Formly: Revolutionizing Medical Device Certification
In the complex world of medical device certification, Formly emerges as a leading platform that simplifies and accelerates the process. With its combination of expert regulatory guidance and AI-backed features, it offers a comprehensive solution for startups and businesses aiming to certify their medical devices in the EU and US.
Key Features
AI Backed Documentation Writing
Formly's AI copilot enables effortless creation of audit-proof technical documentation. It takes the stress out of wording and interpreting standards and guidance documents, allowing users to build documentation that meets the highest regulatory standards with just a push of a button. This AI-generated documentation is MDR compliant, saving users significant time and effort that would otherwise be spent on manual drafting.
Quality Management System (QMS)
The platform allows users to create a fully ISO 13485 compliant QMS within minutes. Gone are the days of spending thousands on templates and workshops. Formly provides a ready-to-use QMS that streamlines document approval and lifecycle management, ensuring seamless compliance with regulatory requirements.
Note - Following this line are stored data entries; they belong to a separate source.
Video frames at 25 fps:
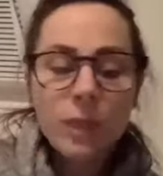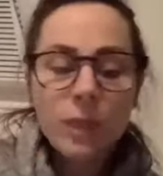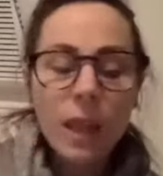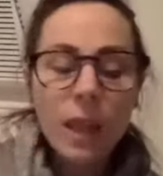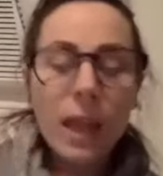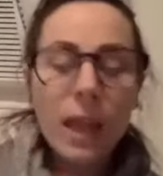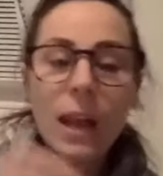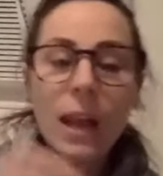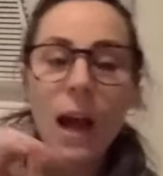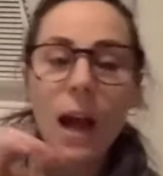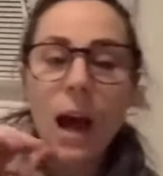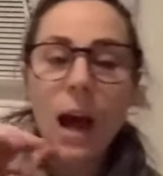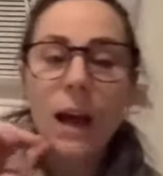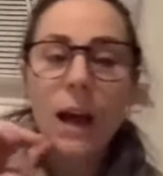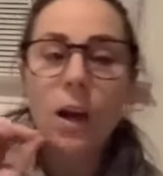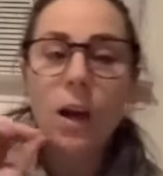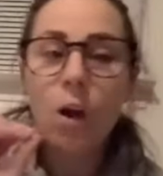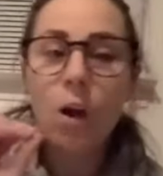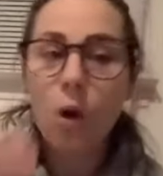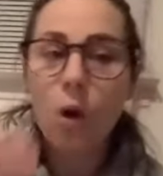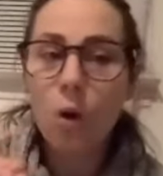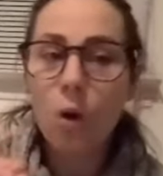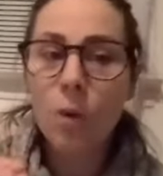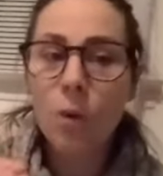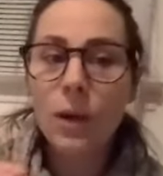And I
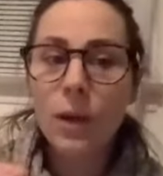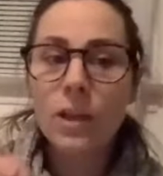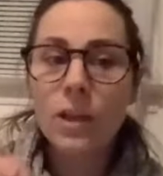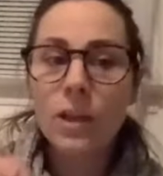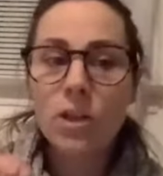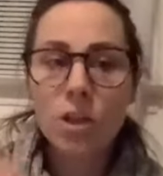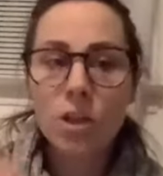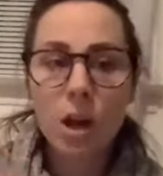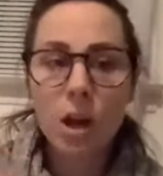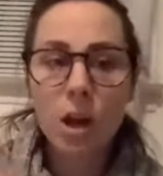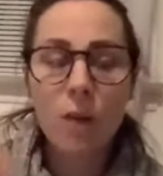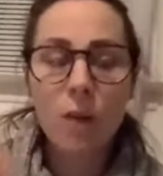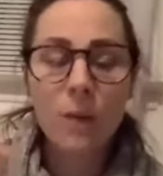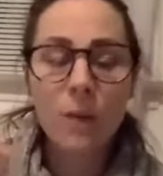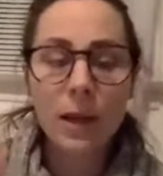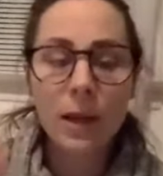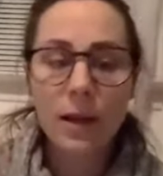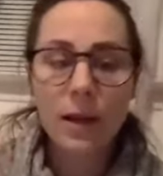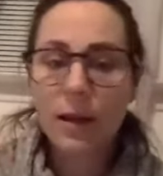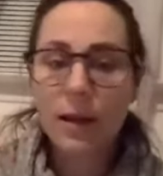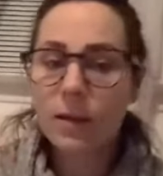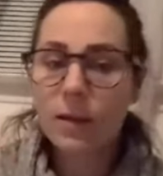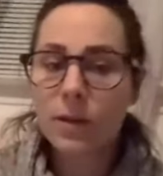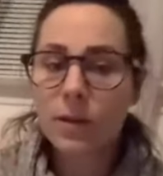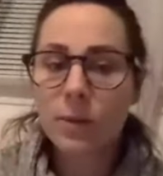always shout my
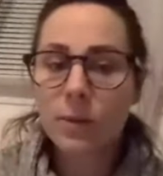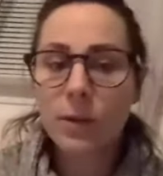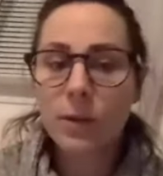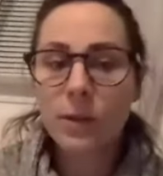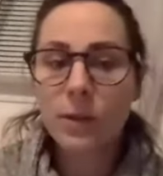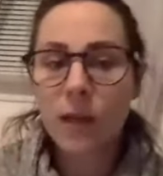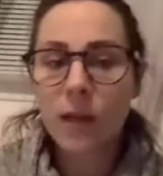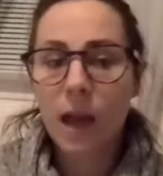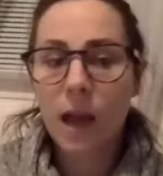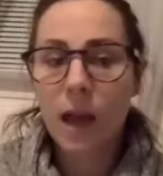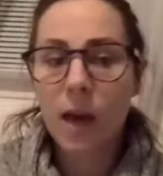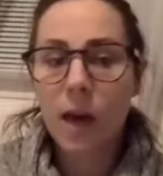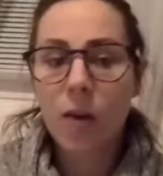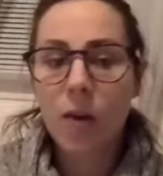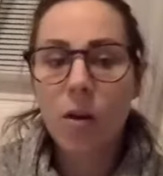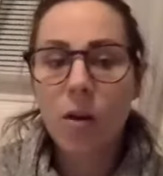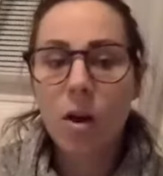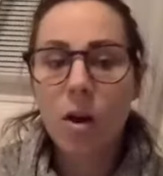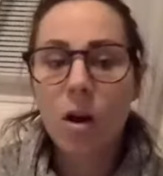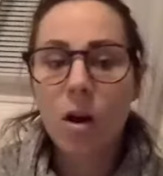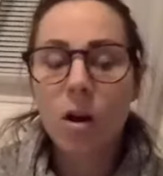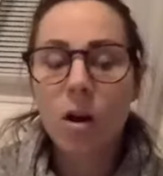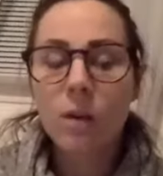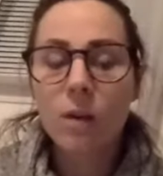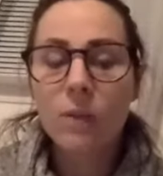customers out
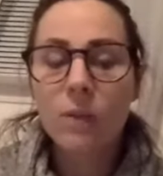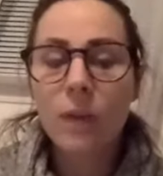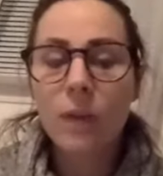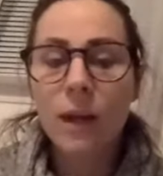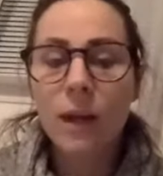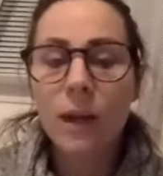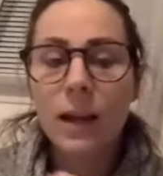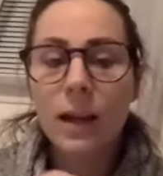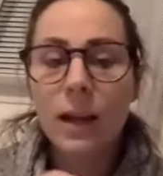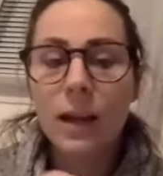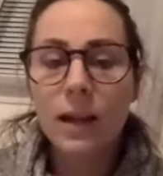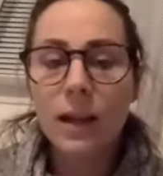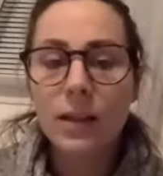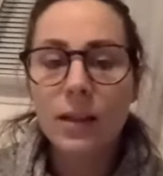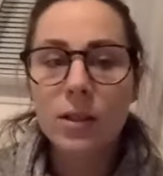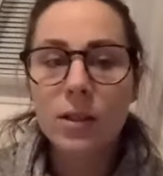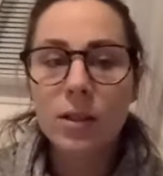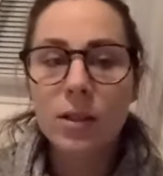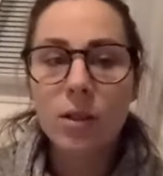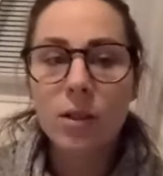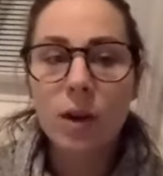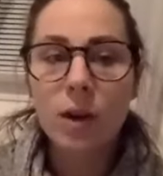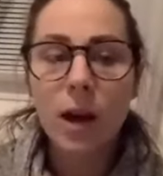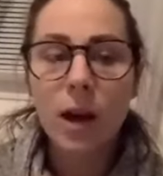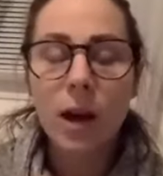on my
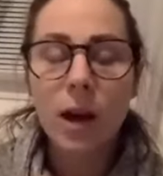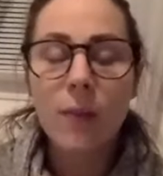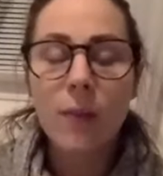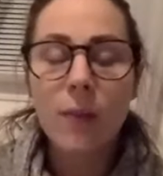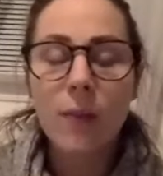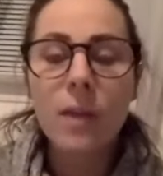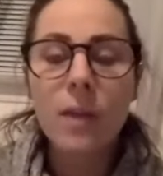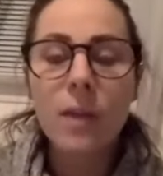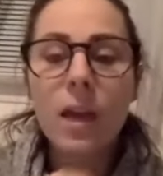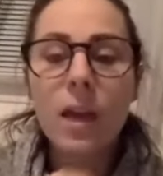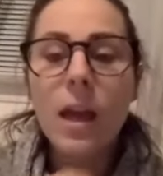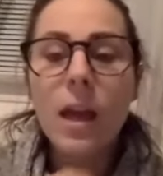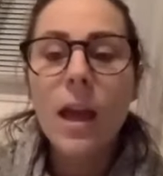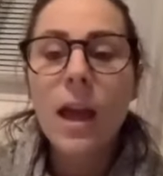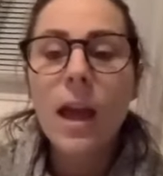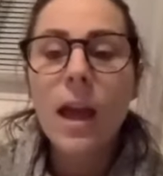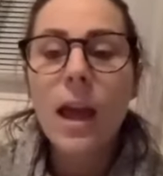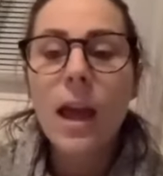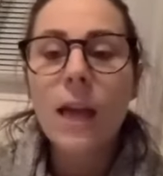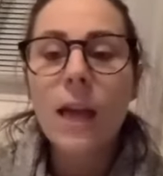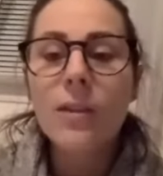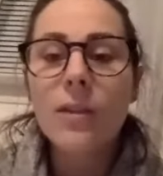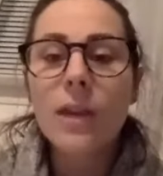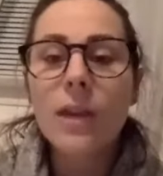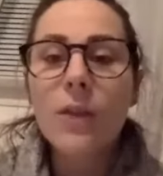Instagram,
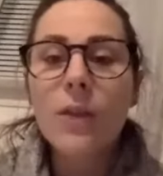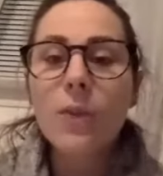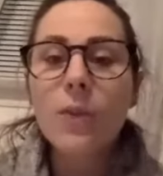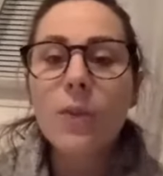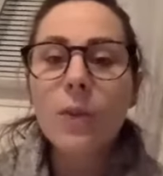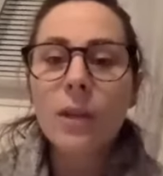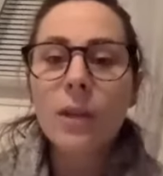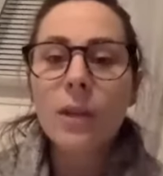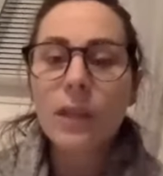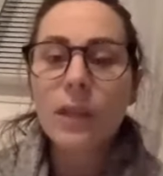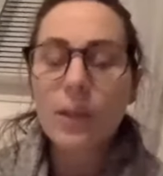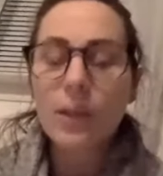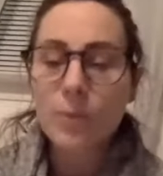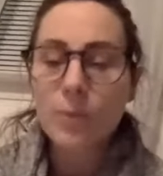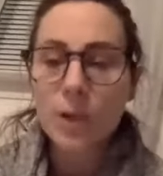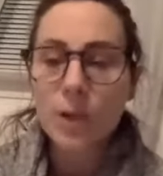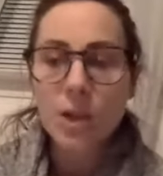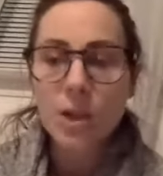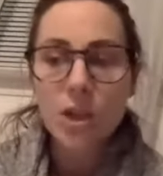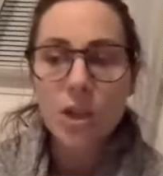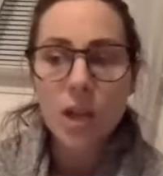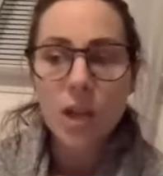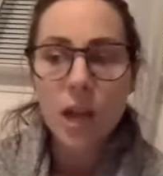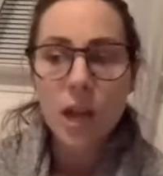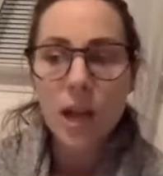and they really
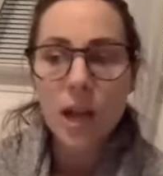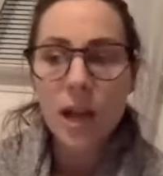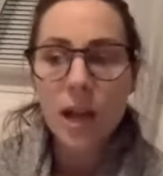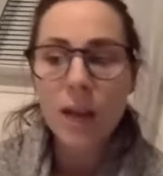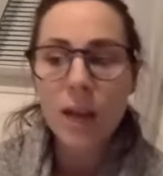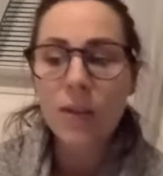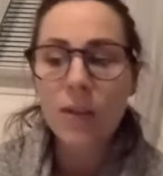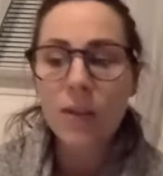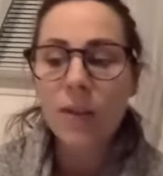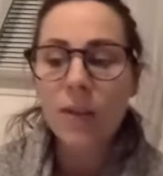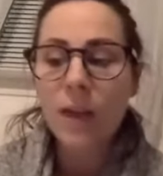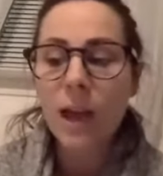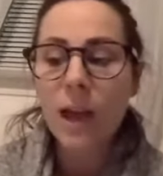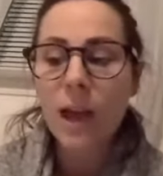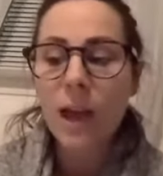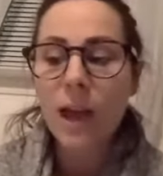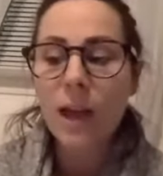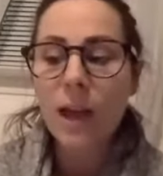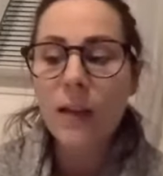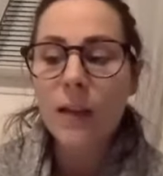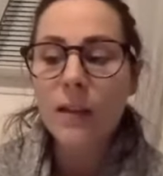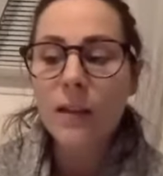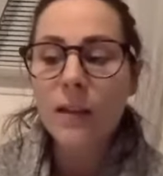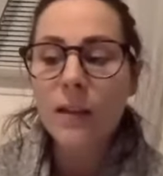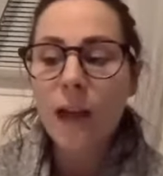appreciate it.
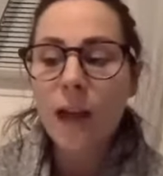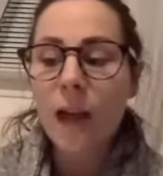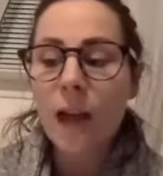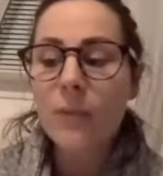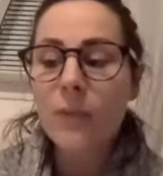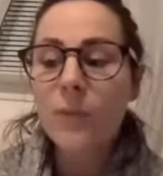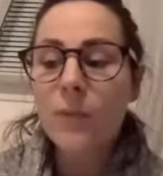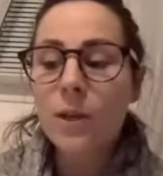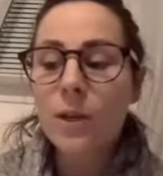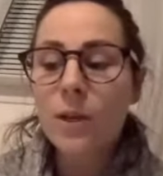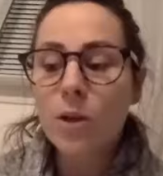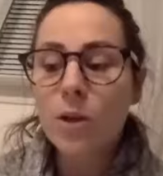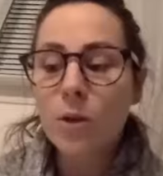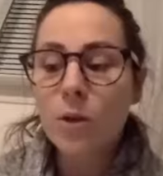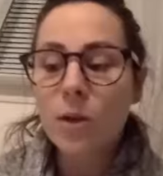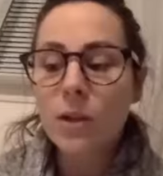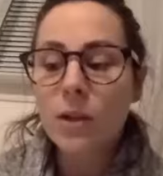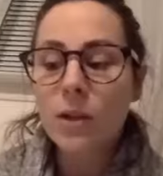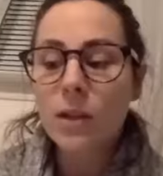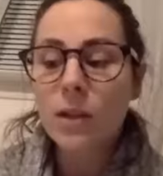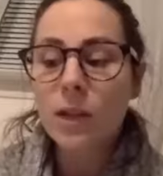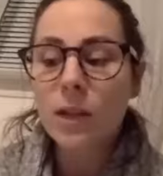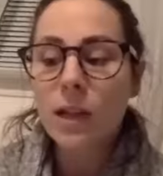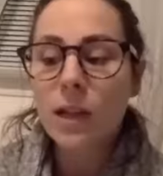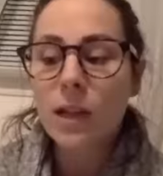And I've been
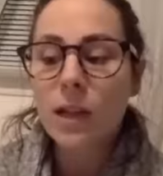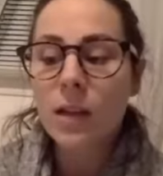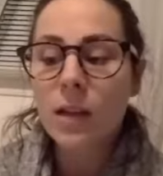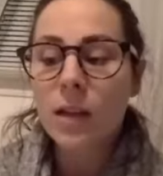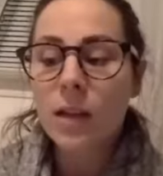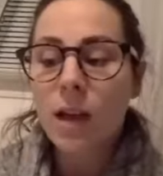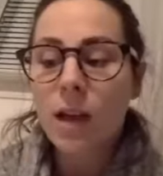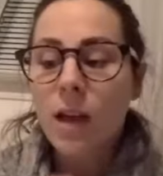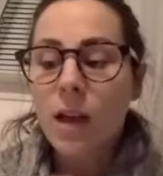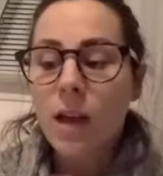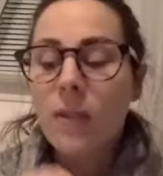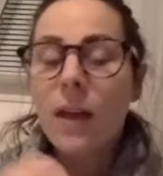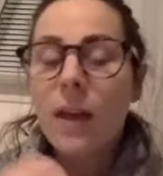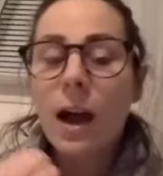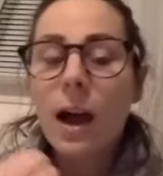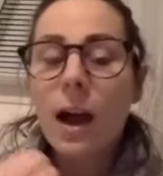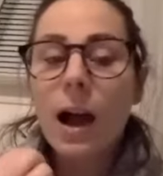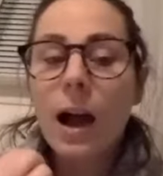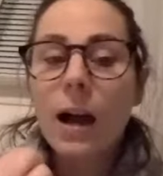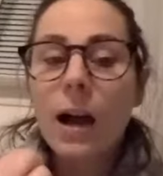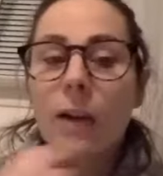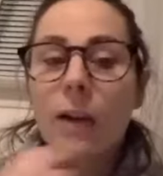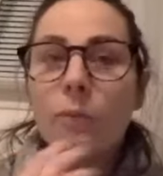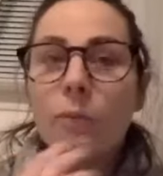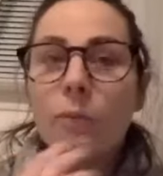noticing that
eQMS for Document Management
The built-in eQMS makes it easy to manage document approval and revisions. It comes with all the necessary features to handle the documentation needs of medical device certification, ensuring that all documents are in order and can be easily exported whenever needed. There's no vendor lock-in, giving users full control over their data.
Use Cases
Startups and Small Businesses
For startups like those in the medical device field, getting to market quickly while ensuring compliance is crucial. Formly's services are tailored to meet these needs. It provides the necessary regulatory guidance along with the software tools to handle EU and US medical device compliance. This allows startups to focus on their go-to-market strategies rather than getting bogged down in compliance hell.
Established Companies
Even established companies can benefit from Formly's streamlined processes. Whether it's handling changes in device classification, managing post-market surveillance, or ensuring continuous compliance with evolving regulatory requirements, Formly offers a one-stop solution. Its ability to scale with different market sizes, team sizes, and budget constraints makes it a versatile choice for companies of all scales.
Pricing
Formly offers different pricing plans to suit various needs:
Premium Plan (299€/month)
This plan includes everything needed to certify one device from start to finish. It covers all technical documentation requirements such as ISO 14971, IEC 62304, IEC 62366 and more. The QMS is compliant with ISO 13485, and there's streamlined document approval and lifecycle management. Users also get one-click technical file generation ready for notified body submission, along with weekly 1:1 sessions with regulatory experts for guidance and progress validation. They can export their documents at any time, and the documentation is checked by CE Audit experts.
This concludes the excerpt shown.